The boom operator is a member of a three-member crew and teamwork is a necessity to keep everyone safe.

"I rely on Faurott from the front seat to the back of the plane," said Capt. Michael Curtis, 22nd EARS aircraft commander. "That is his area of expertise. I don't know nearly as much as hazmat or cargo. We rely on his experience and if I have not been somewhere, he can tell me what to expect. He is an integral part of the safety of the flight. He keeps us safe."

Faurott always has to keep lines of communication open with his team to keep everyone on the same page.

"We all have to work together," 1st Lt. Josh Ishiki, 22nd EARs copilot said. "Everyone has an equal setting. There is no rank per say. We each have our specific jobs and we always have line of communication."

It is the same family mentality that helps keeps each other motivated.

"I look to my crew to bring me up, and for me to bring them up when they need it," Faurott said. "If we work as a crew, not as an individual, there is nothing we can't overcome."
With 27 years in total military service, Faurott always knew he would serve his country, he said.

"It is in our family to serve," he said blatantly. "My father was infantry in the Marines, and I followed him in his footsteps and joined the Army as infantry at the beginning of my military career. When the Gulf War kicked off, my friend was Explosive Ordnance Disposal technician in the Navy and told me to join the EOD, so I did."

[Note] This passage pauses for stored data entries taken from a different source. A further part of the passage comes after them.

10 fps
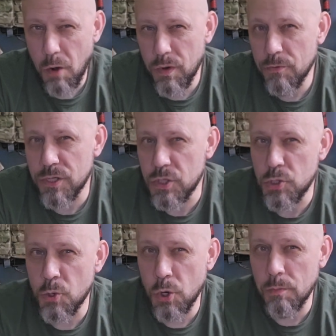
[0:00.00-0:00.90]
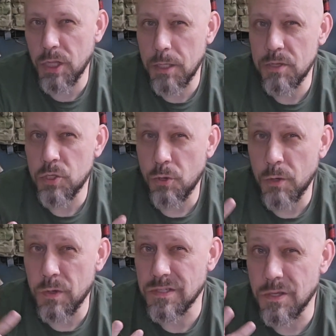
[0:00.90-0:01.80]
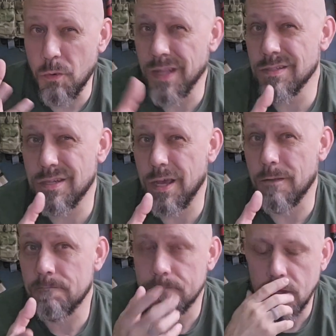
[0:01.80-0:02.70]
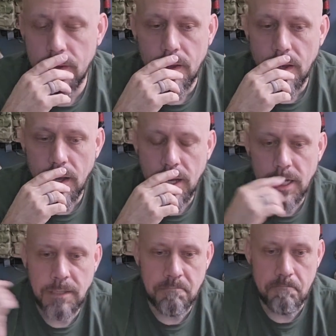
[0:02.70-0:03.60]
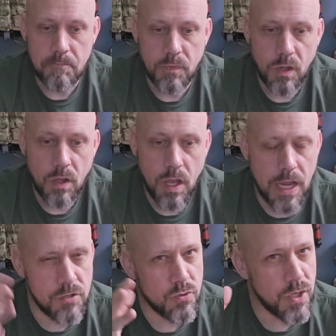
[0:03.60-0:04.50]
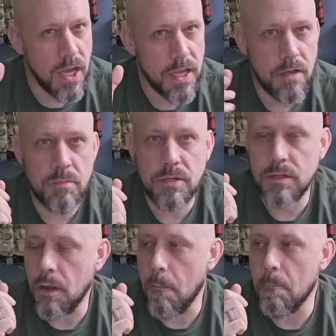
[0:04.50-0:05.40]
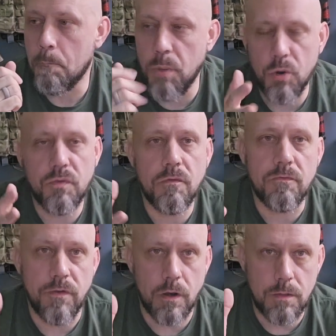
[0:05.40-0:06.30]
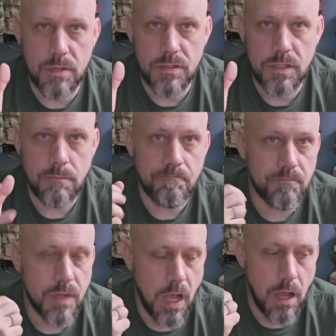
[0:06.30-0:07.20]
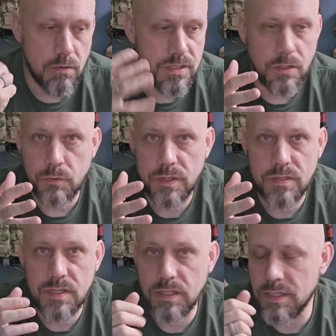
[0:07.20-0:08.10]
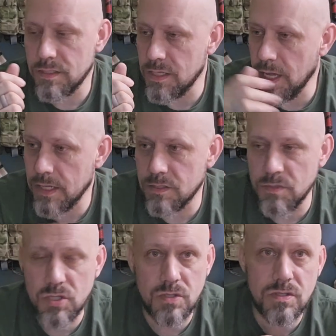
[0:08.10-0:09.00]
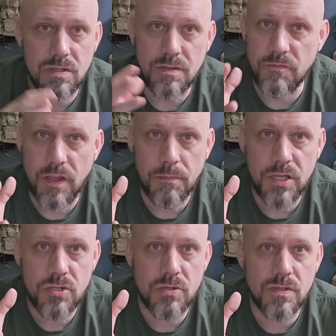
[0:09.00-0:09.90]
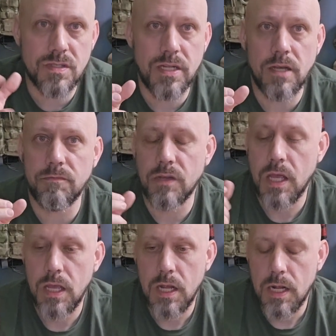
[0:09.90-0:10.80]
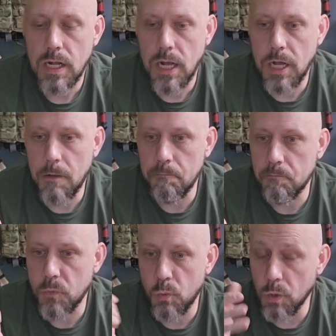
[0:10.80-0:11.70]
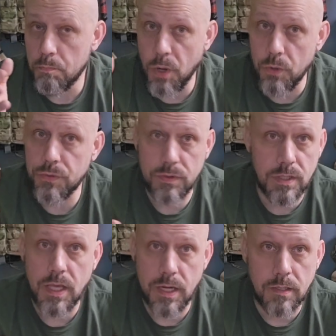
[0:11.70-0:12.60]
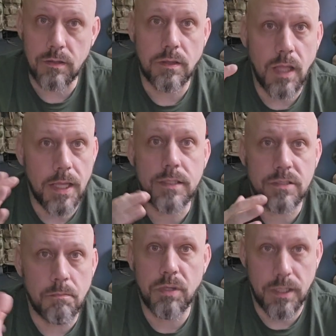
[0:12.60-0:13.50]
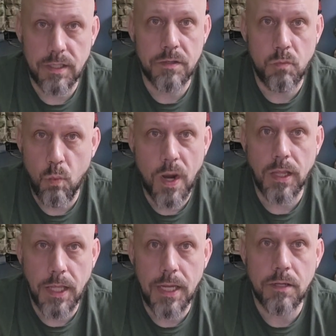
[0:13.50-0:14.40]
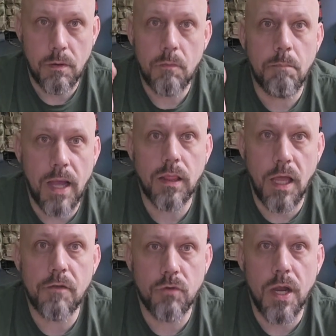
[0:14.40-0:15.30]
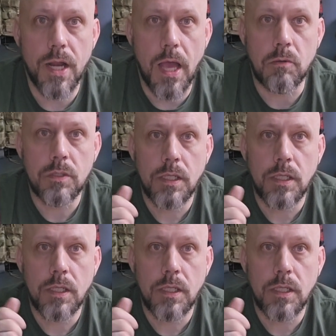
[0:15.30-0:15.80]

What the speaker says: while we would normally be doing Whiskey Wednesday. Andrew and I have been both very busy. I was dealing with the sickness. He had some issues, some family issues and stuff. We're both getting like completely waylaid by life right now.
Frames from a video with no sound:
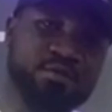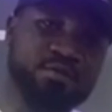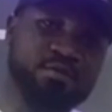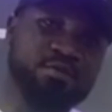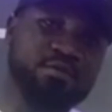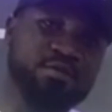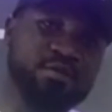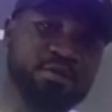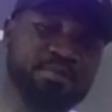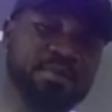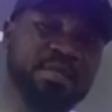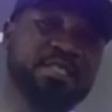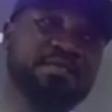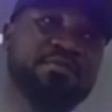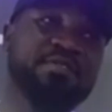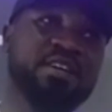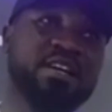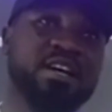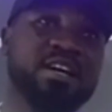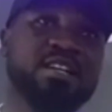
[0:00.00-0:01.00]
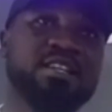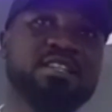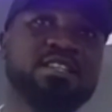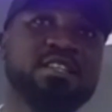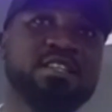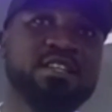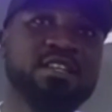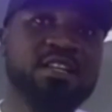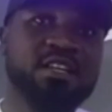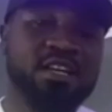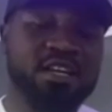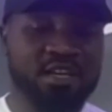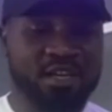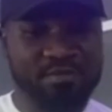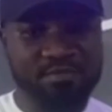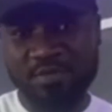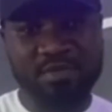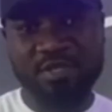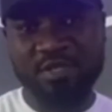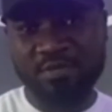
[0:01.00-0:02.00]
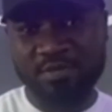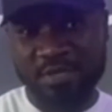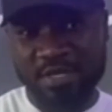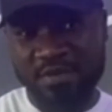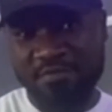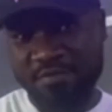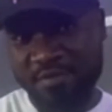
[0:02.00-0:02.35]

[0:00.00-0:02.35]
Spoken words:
to specifically deal with the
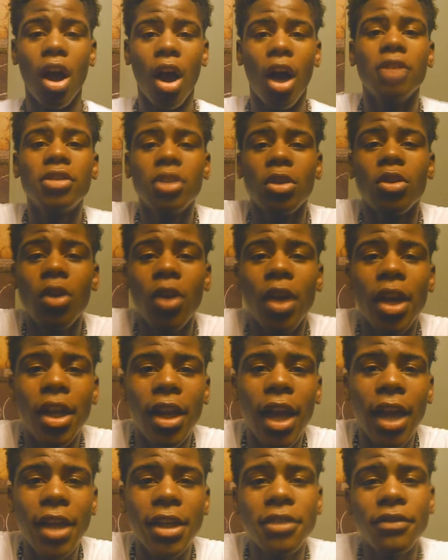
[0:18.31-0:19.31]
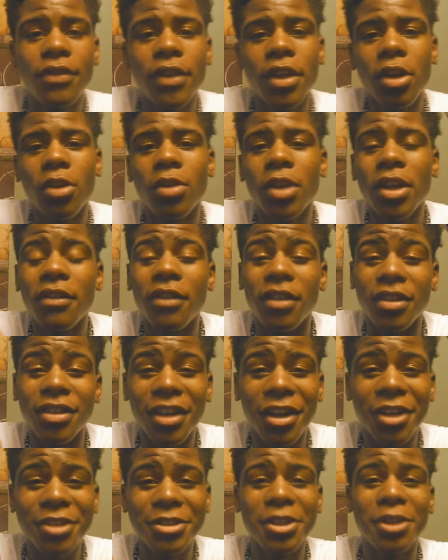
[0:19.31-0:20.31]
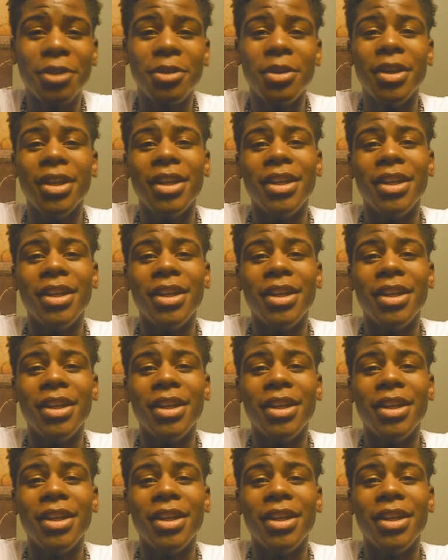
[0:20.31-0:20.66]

Also, go ahead and like this video, give it a thumbs up.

But there wasn't too much family time with his high tempo job, so the boom operator went Guard to spend more time with his family.

Faurott, who is from Kapolei, Hawaii, met his wife in his junior year of high school, and they have been married since 1990. They have two kids who are eight and 19.

All his family is there, four brother and three sisters who are very close, and he brings his Hawaiian mentality with him when he comes to work.

"My dad always said let it roll off and keep it laid back," he said. "If you wake up angry, go back to sleep he would say. When you are angry, it brings others down."

When most would find his job stressful, Faurott keeps this laid back approach even when he is doing his job in the air.

After finishing refueling an aircraft, he gives the traditional native Hawaii shaka or hang loose sign to the pilots as they fly off to support Operation Enduring Freedom, leaving Faurott to enjoy his peacefulness until another aircraft needs fuel.